▸ **DIRECTIONS FOR THIS TASK**:
Every entry should be duplicated verbatim, and no picture may appear in the copy.
┄┄┄┄┄┄
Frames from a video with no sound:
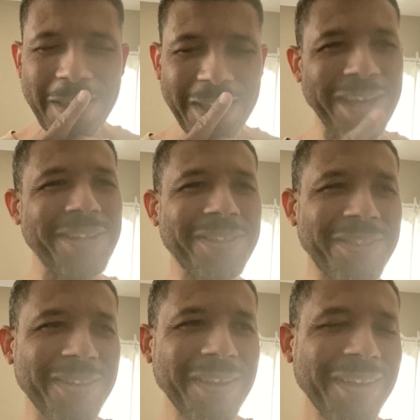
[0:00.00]
and
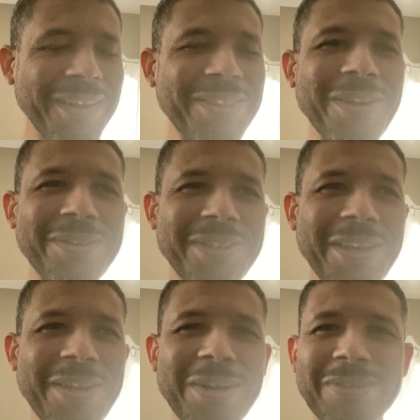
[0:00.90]

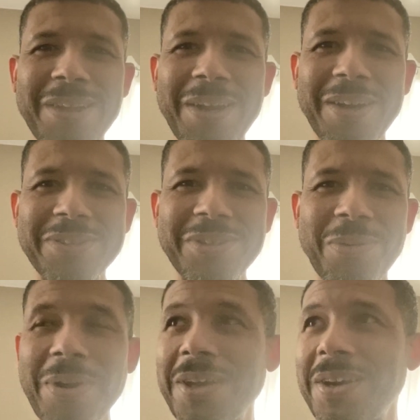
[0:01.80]
13 years later I'm still
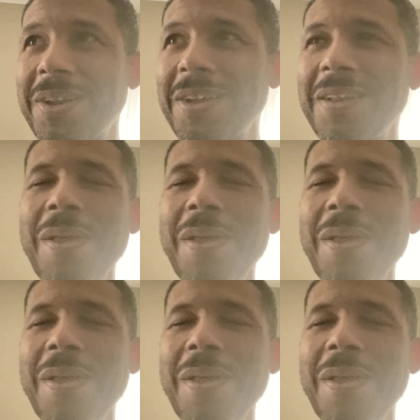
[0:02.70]
working on it.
┄┄┄┄┄┄
▸ **EXERCISE ANSWER**:
Frames from a video with no sound:
[0:00.00]
and
[0:00.90]

[0:01.80]
13 years later I'm still
[0:02.70]
working on it.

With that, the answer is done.